2018 has proven an amazing year, filled with challenges and adventures of all kinds, reconvening with old friends whilst bonding with new ones. It has taken me, the seeker-wanderer, across seas to discover unchartered places within the Isles. For the first time, I set foot in Glasgow in spring – and discovered the magic of Northern Ireland’s  Co. Antrim & Belfast in October. How I loved meeting again with Chris and Roo whilst meeting for the first time (in the flesh) with poet & former Co-Editor from the Scottish Geopoetics Elizabeth Rimmer at Jim Ferguson’s book launch in Glasgow, as well as with Emma and fellow Shetland poet & graphic novelist Chris Tait at the Project Café. I would reconvene with Emma in Belfast in October. On both trips, I was also given the opportunity to share my own poetics and verse at the Project Café and the Sunflower respectively. Two great fun experiences where folk enjoyed selected poems from Compass Head.

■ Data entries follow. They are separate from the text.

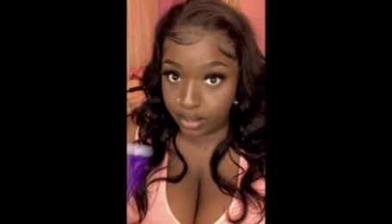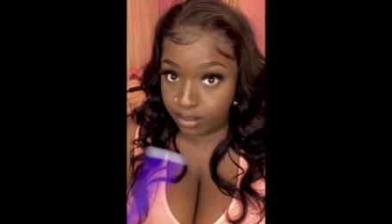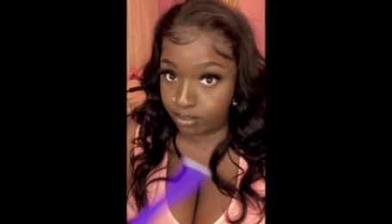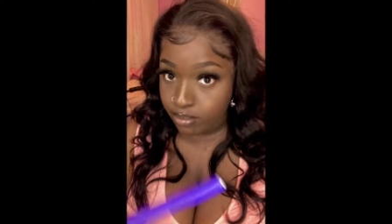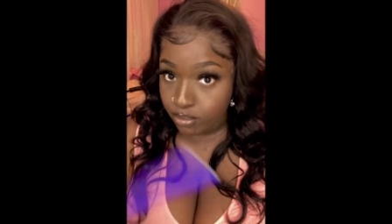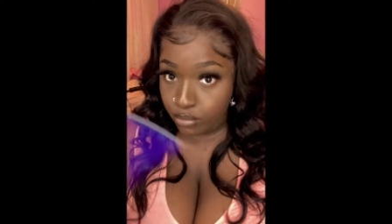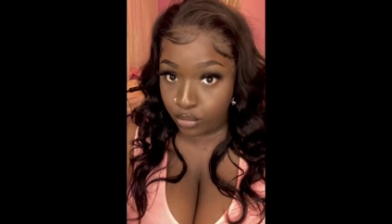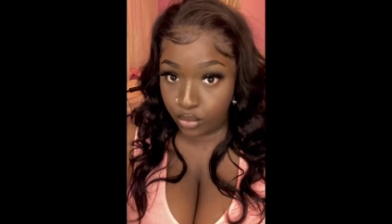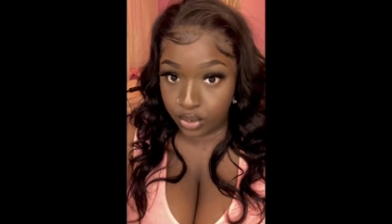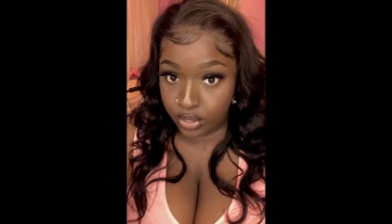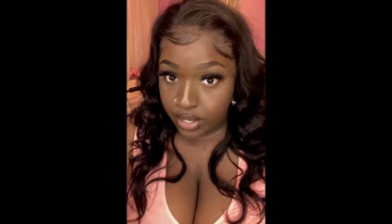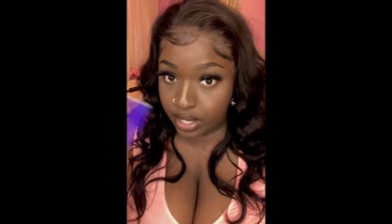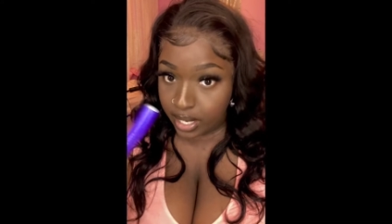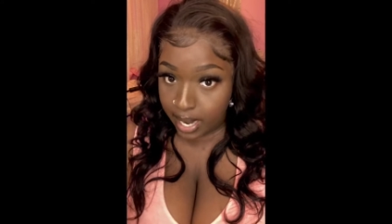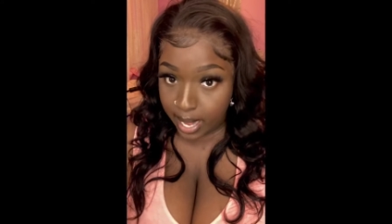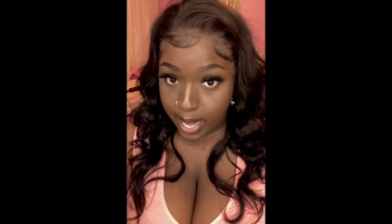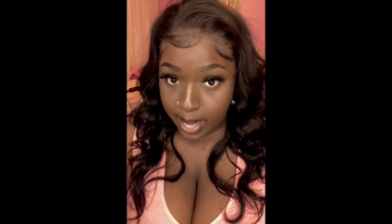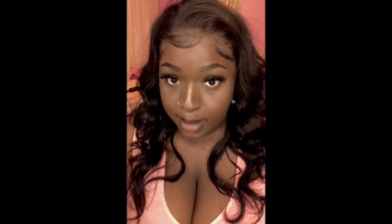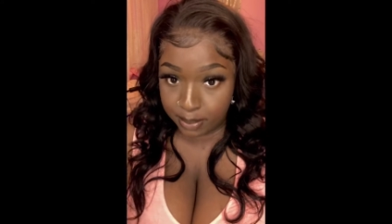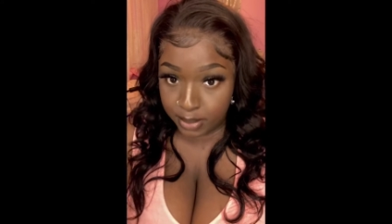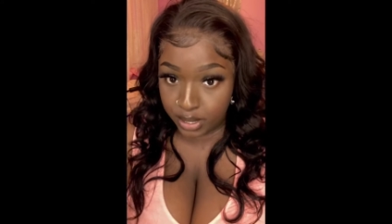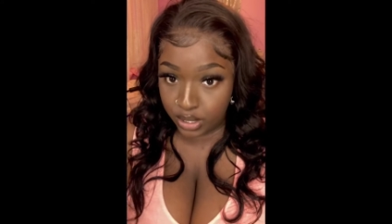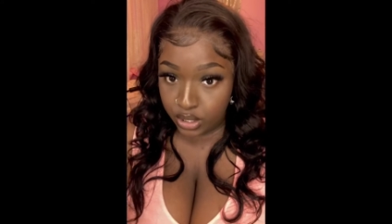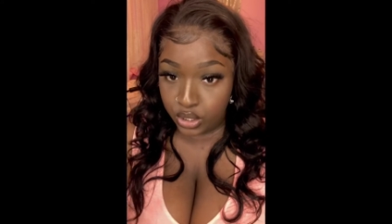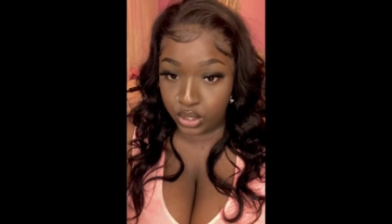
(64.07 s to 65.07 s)
more than
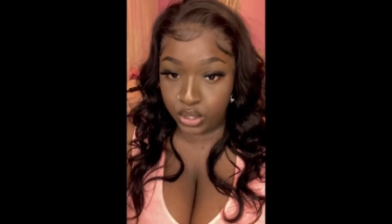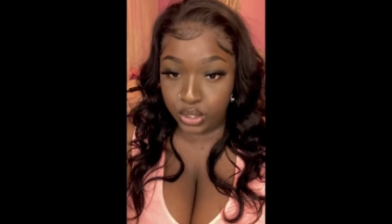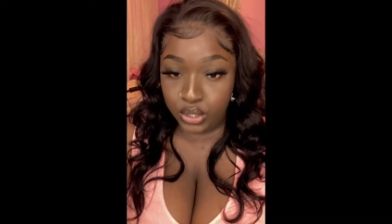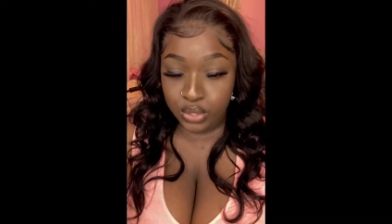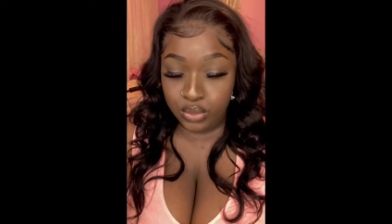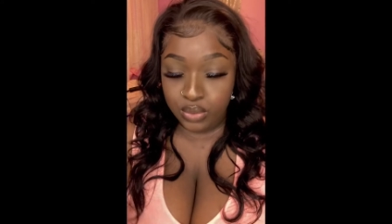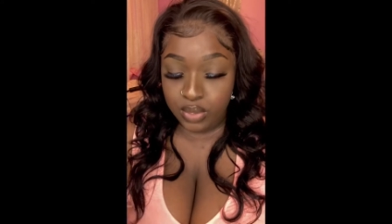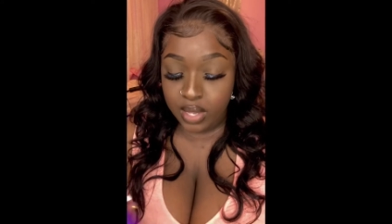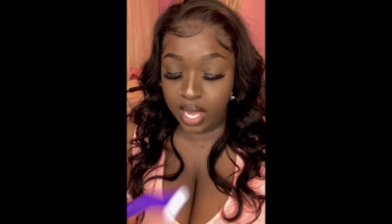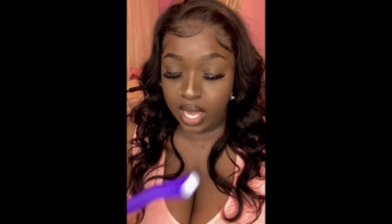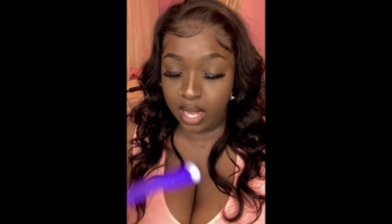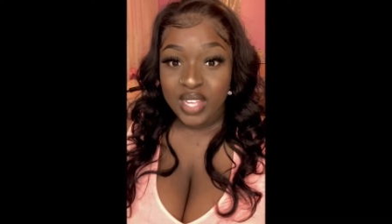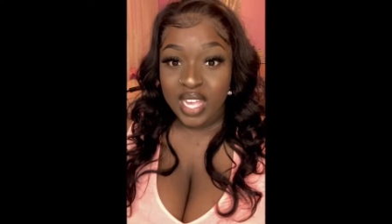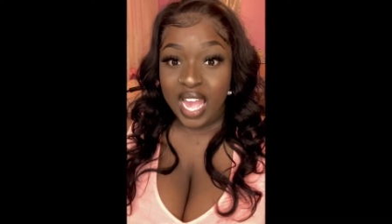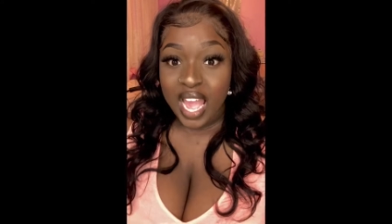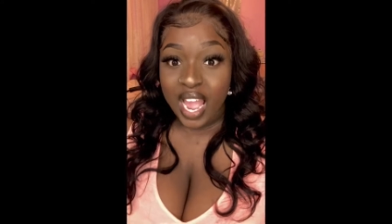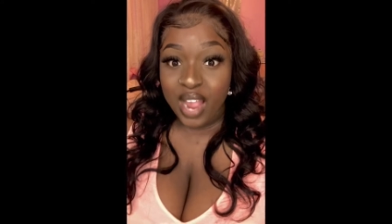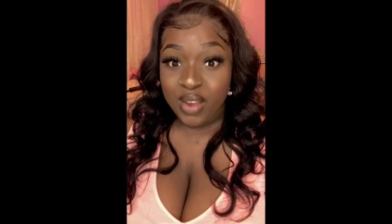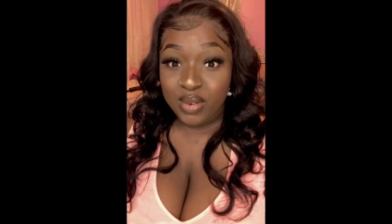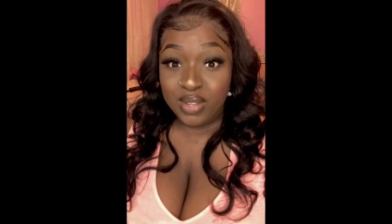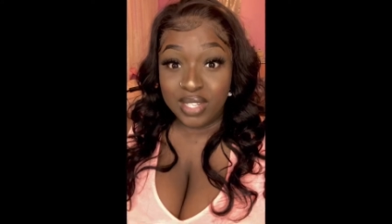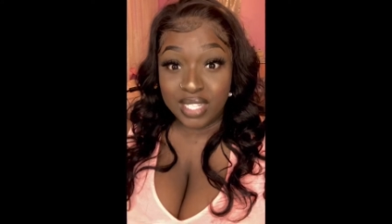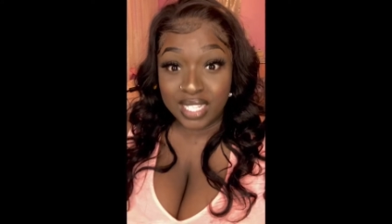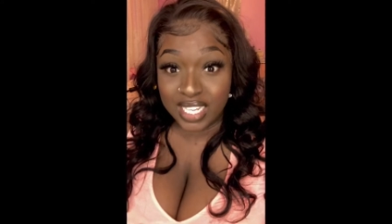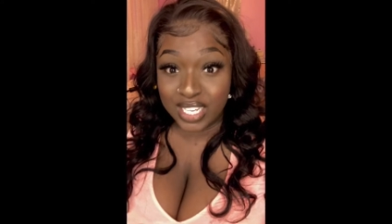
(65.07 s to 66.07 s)
happy to do that. I
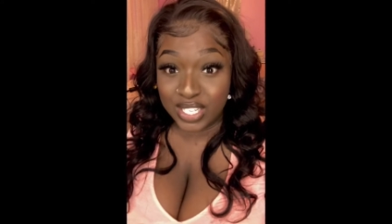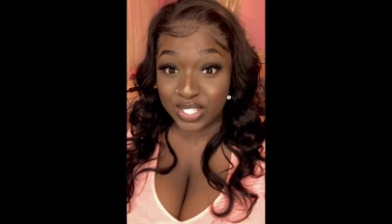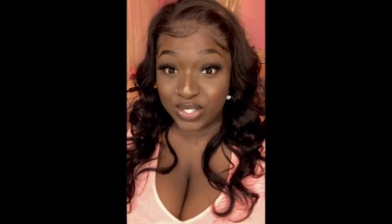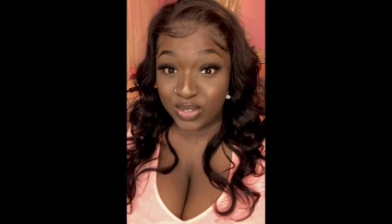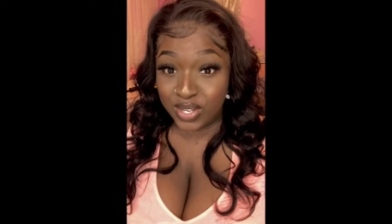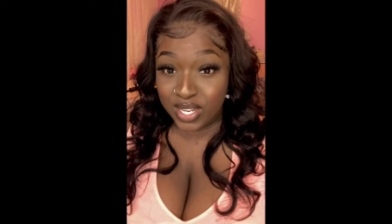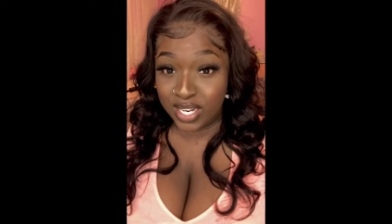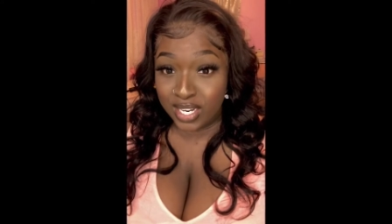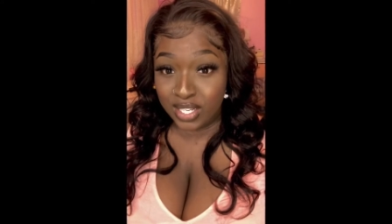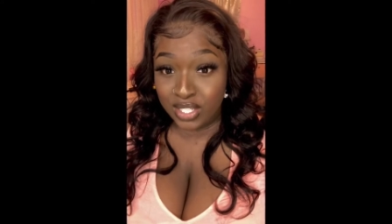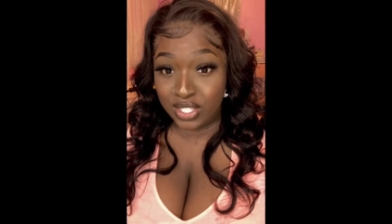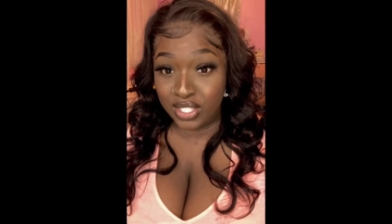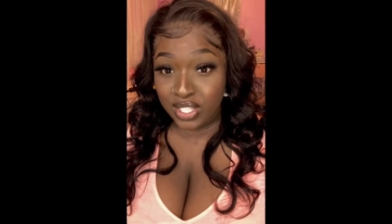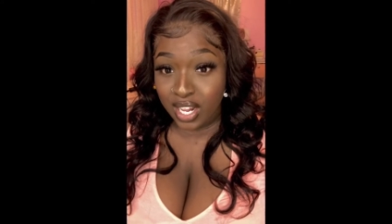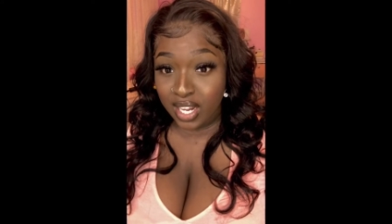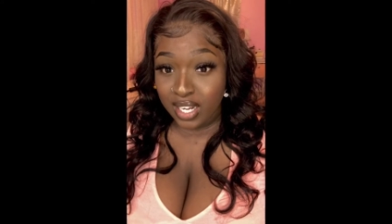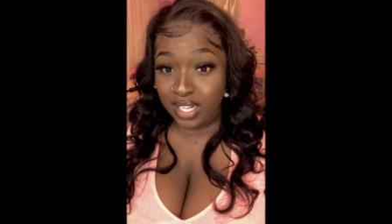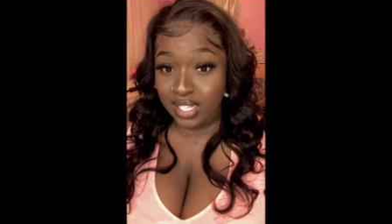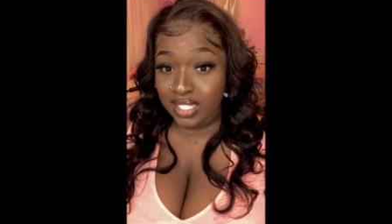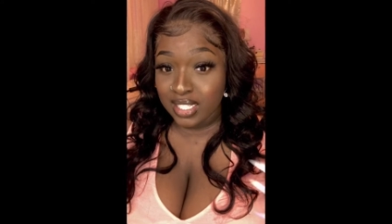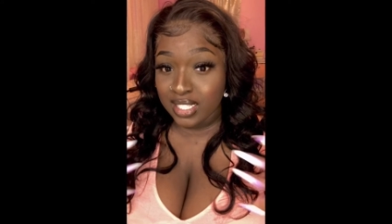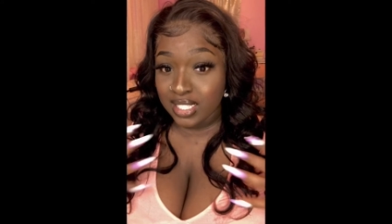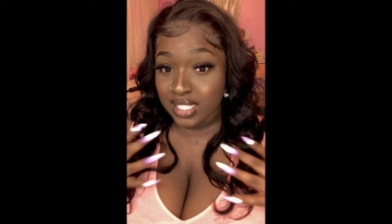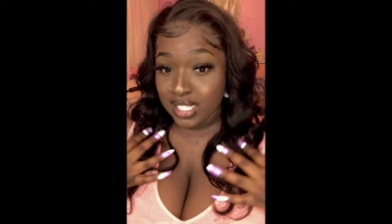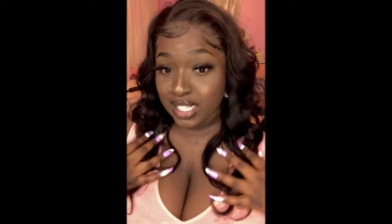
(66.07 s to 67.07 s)
really enjoyed installing
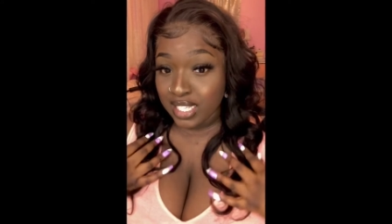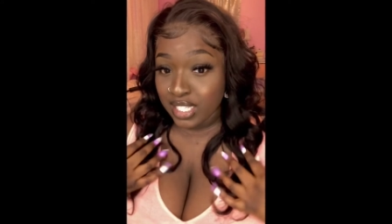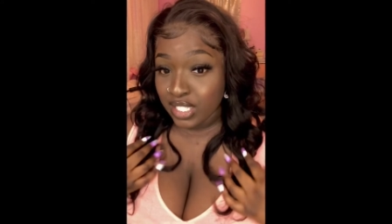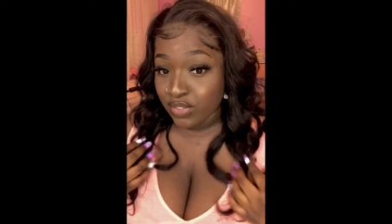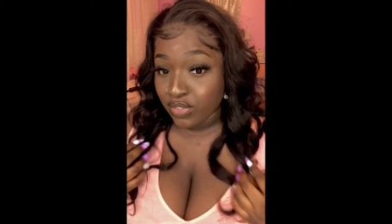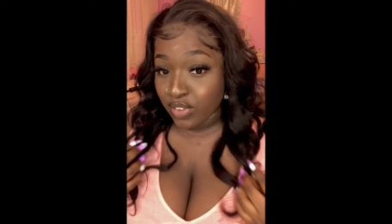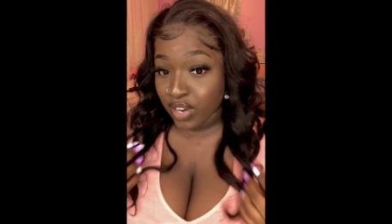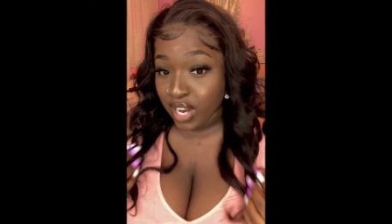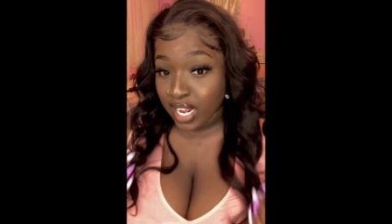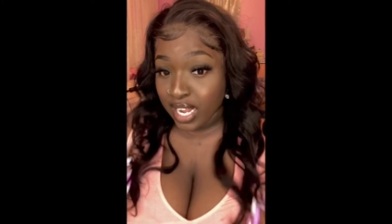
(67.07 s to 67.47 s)
this lace front.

2018 has been filled with challenges of many kinds – from translating an entire book (late Dec.- 30 March) to returning to studying whilst complementing my professional qualifications within education, now adding Edinburgh University to Oxford, Southampton and Université de Provence (Aug.- Nov.). If Georges Dif’s “Shetland” was a project that occupied many of my winter nights between late December and March, editing alongside Jonathan Wills continued till mid-April here at 60N whilst two fellow poet friends & authors Emma Van Woerkom and Andy Murray also added their critical eyes over the poetic side of Dif’s book. What a formidable teamwork it proved to be. We all raced against time to achieve it for the English version to be found on shelf at the Shetland Times’ Bookshop by July. Epic. 25,000 words or there about. Working without its original author proved the greatest challenge, and I can only hope Georges can only smile from the heavens. 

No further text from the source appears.